LACS: Learning-Augmented Algorithms for Carbon-Aware Resource Scaling with Uncertain Demand
Roozbeh Bostandoost, Adam Lechowicz, Walid A. Hanafy, Noman Bashir, Prashant Shenoy, Mohammad Hajiesmaili
TL;DR
This work addresses online carbon-aware resource scaling when job lengths are unknown by formulating the Online Carbon-Aware Scaling with Unknown Demand problem ($OCSU$) and proposing LACS, a learning-augmented algorithm that leverages predicted job lengths while preserving worst-case guarantees. Building on the Ramp-On Ramp-Off ($\texttt{RORO}$) framework, LACS combines robust baselines with a predictor to achieve $(\alpha+\gamma)$-consistency and bounded robustness, supported by formal competitive analyses. The empirical evaluation on CAISO carbon traces shows LACS achieves carbon footprints within $1.2\%$ of an online baseline with perfect information and within $16\%$ of an offline baseline with forecasts, while delivering up to $32\%$ reductions versus deadline-aware, carbon-agnostic execution. This work advances practical deployment by addressing uncertain workload durations, switching costs, and forecast errors without over-reliance on carbon-intensity forecasts, enabling more carbon-efficient cloud operations.
Abstract
Motivated by an imperative to reduce the carbon emissions of cloud data centers, this paper studies the online carbon-aware resource scaling problem with unknown job lengths (OCSU) and applies it to carbon-aware resource scaling for executing computing workloads. The task is to dynamically scale resources (e.g., the number of servers) assigned to a job of unknown length such that it is completed before a deadline, with the objective of reducing the carbon emissions of executing the workload. The total carbon emissions of executing a job originate from the emissions of running the job and excess carbon emitted while switching between different scales (e.g., due to checkpoint and resume). Prior work on carbon-aware resource scaling has assumed accurate job length information, while other approaches have ignored switching losses and require carbon intensity forecasts. These assumptions prohibit the practical deployment of prior work for online carbon-aware execution of scalable computing workload. We propose LACS, a theoretically robust learning-augmented algorithm that solves OCSU. To achieve improved practical average-case performance, LACS integrates machine-learned predictions of job length.
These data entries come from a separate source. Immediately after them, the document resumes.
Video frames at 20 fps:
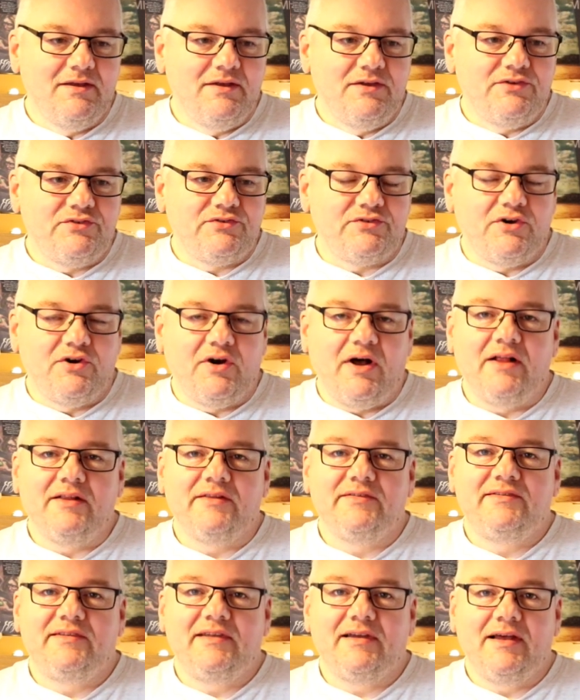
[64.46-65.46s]
So I'll
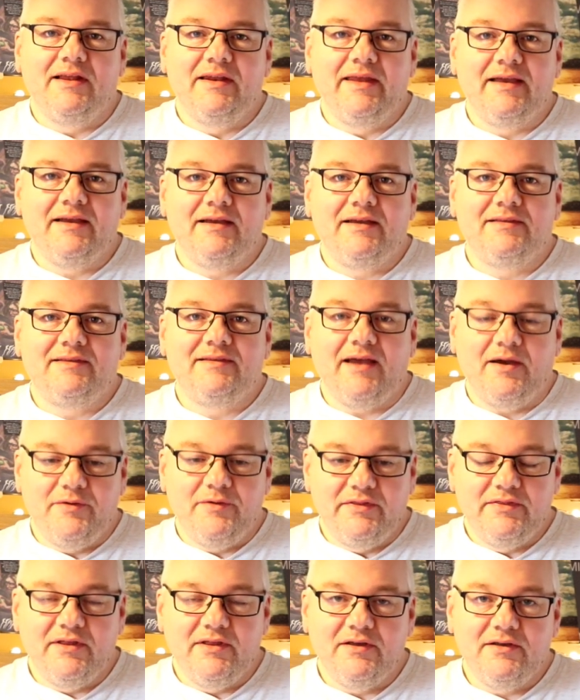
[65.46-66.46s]
stick a link down
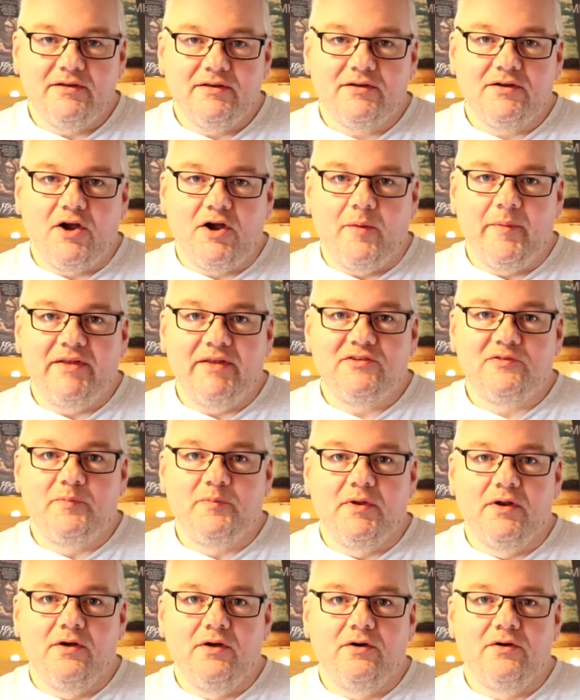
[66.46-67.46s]
in the comments
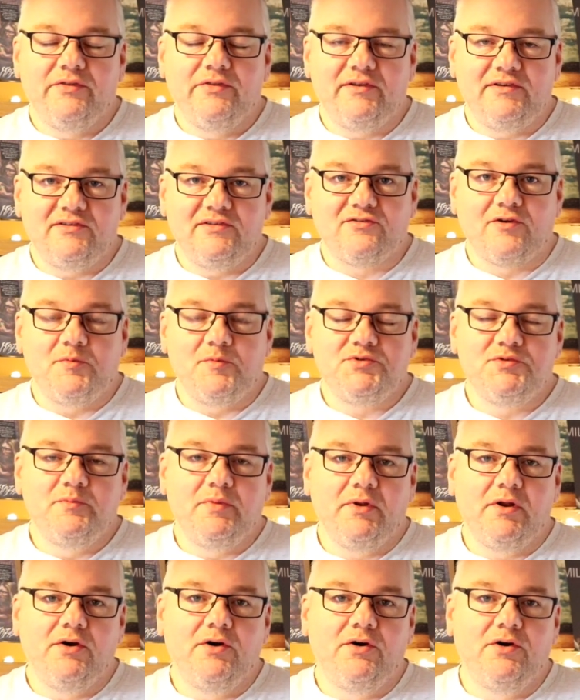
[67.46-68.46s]
below, the description
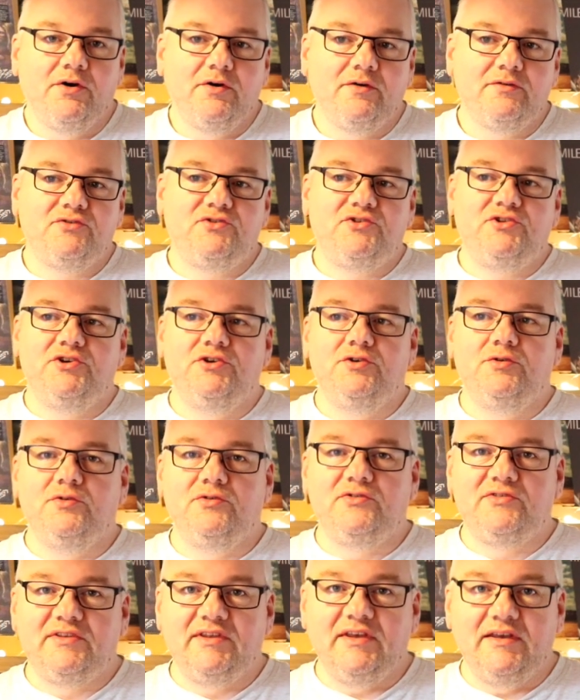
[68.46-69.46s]
below, to
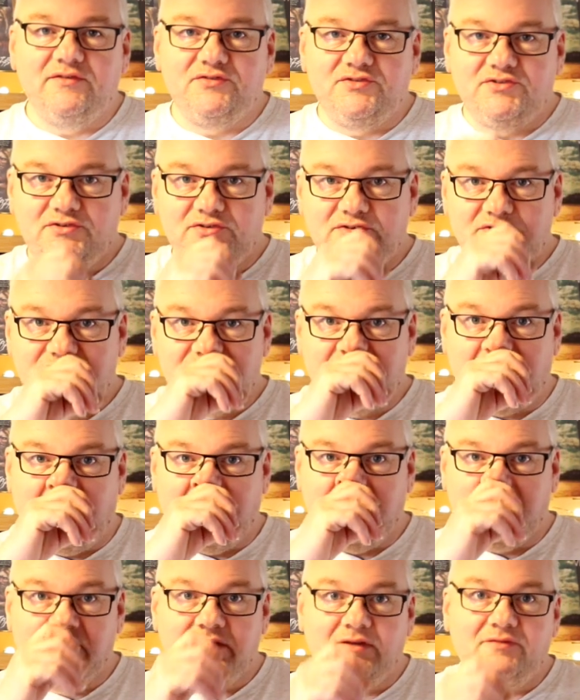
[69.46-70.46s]
Steve's
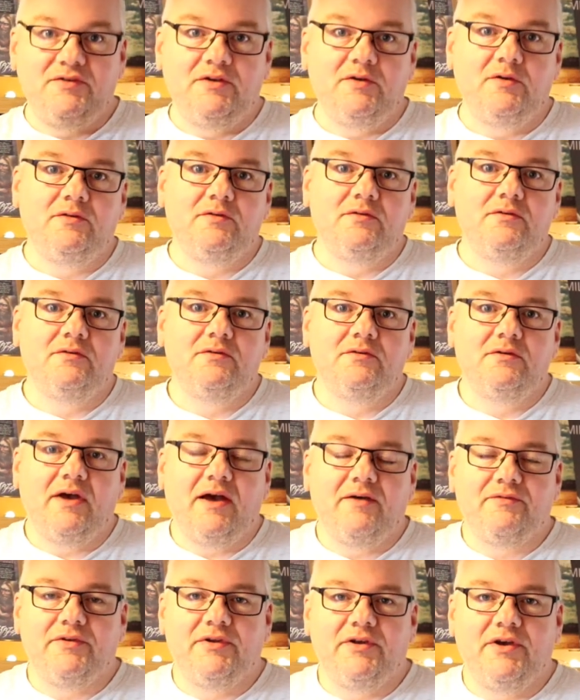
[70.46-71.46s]
channel. If you
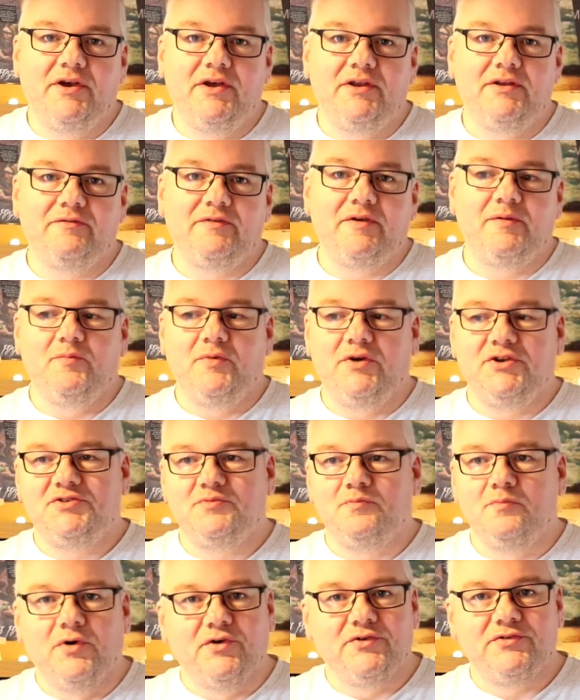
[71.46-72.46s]
haven't heard of him,
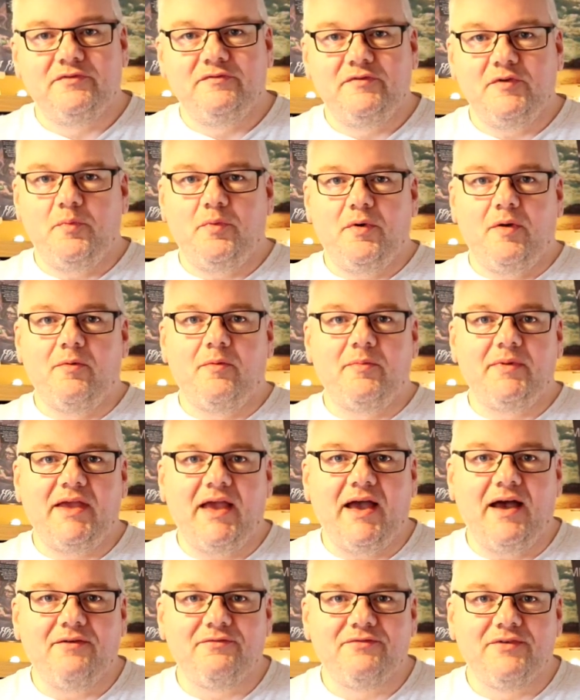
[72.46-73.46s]
which most of you probably
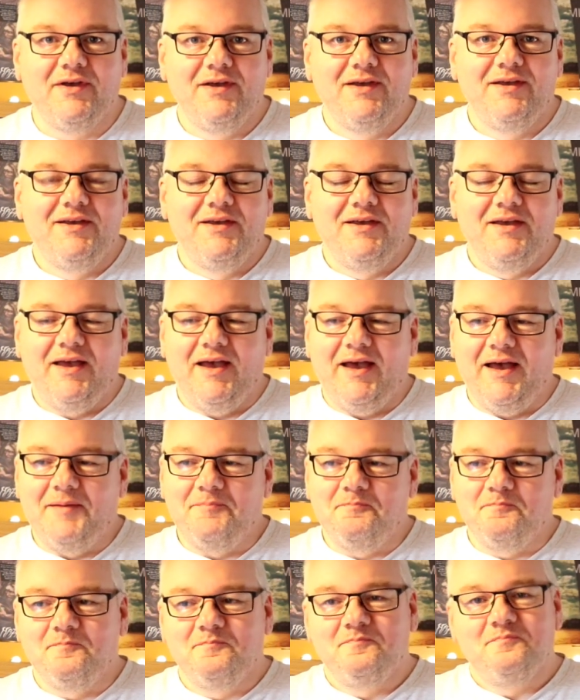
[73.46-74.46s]
have,
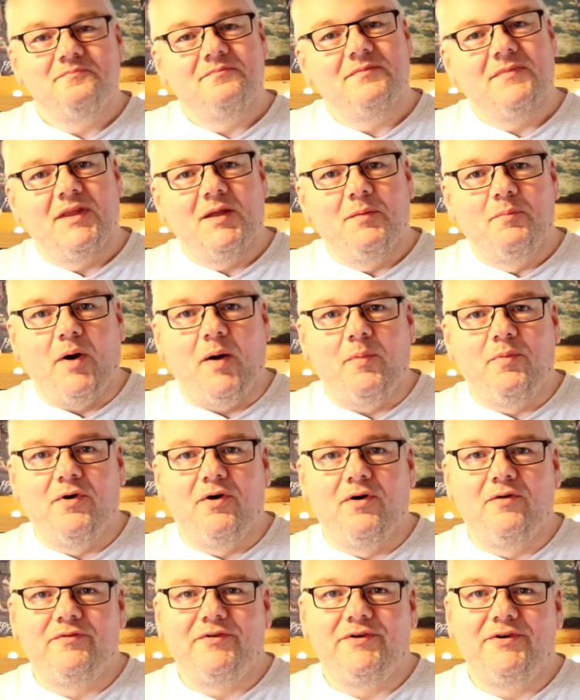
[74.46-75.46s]
pop
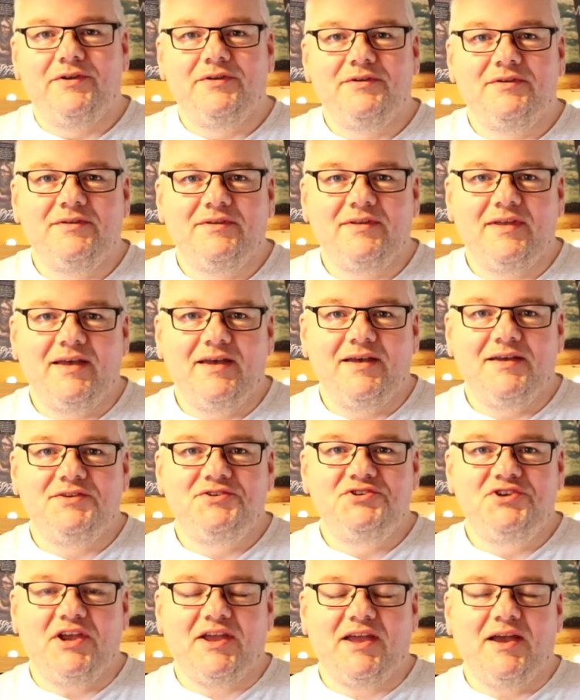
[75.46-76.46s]
over and
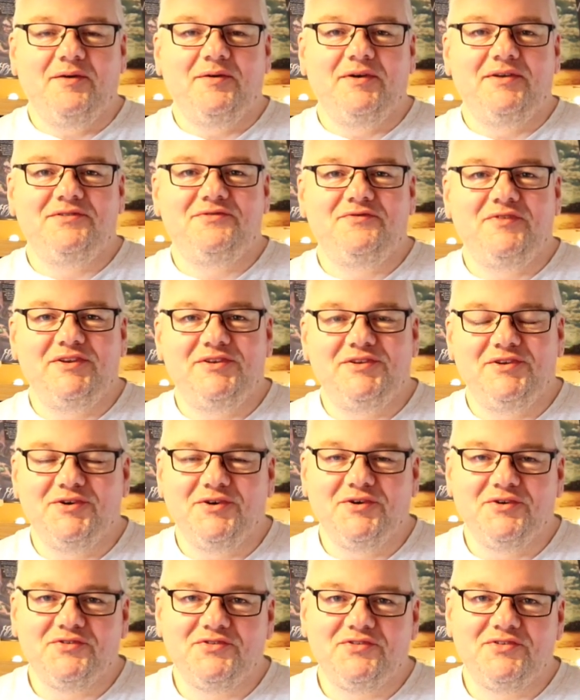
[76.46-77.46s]
check out his
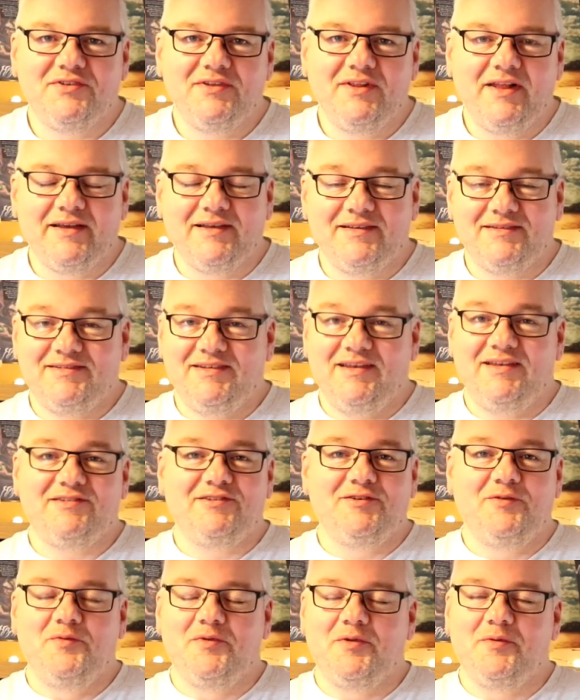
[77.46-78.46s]
videos. Like I say,
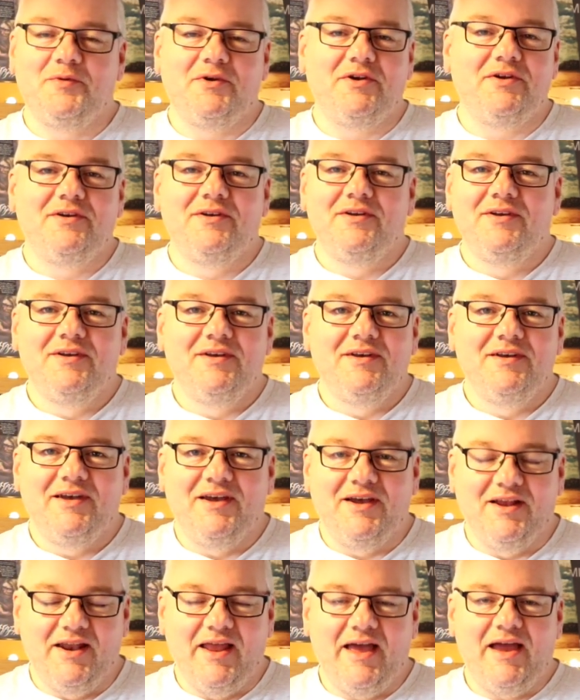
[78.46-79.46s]
some of them are
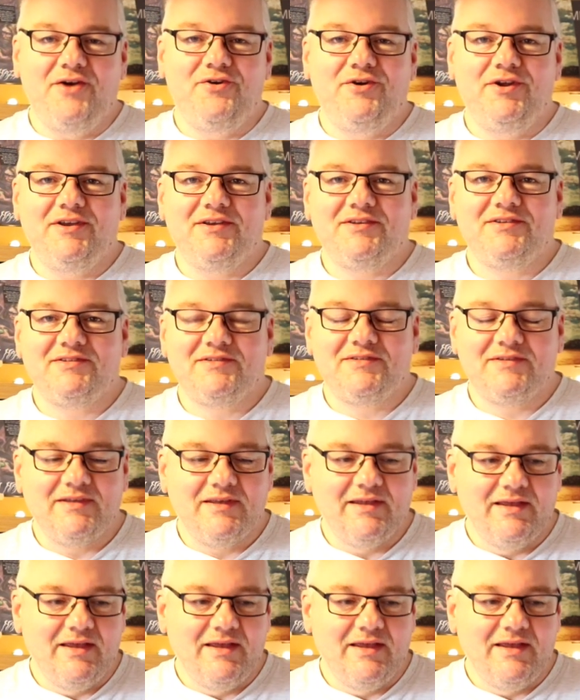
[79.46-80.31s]
hilarious.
To achieve solid theoretical performance, LACS extends the recent theoretical advances on online conversion with switching costs to handle a scenario where the job length is unknown. Our experimental evaluations demonstrate that, on average, the carbon footprint of LACS lies within 1.2% of the online baseline that assumes perfect job length information and within 16% of the offline baseline that, in addition to the job length, also requires accurate carbon intensity forecasts. Furthermore, LACS achieves a 32% reduction in carbon footprint compared to the deadline-aware carbon-agnostic execution of the job.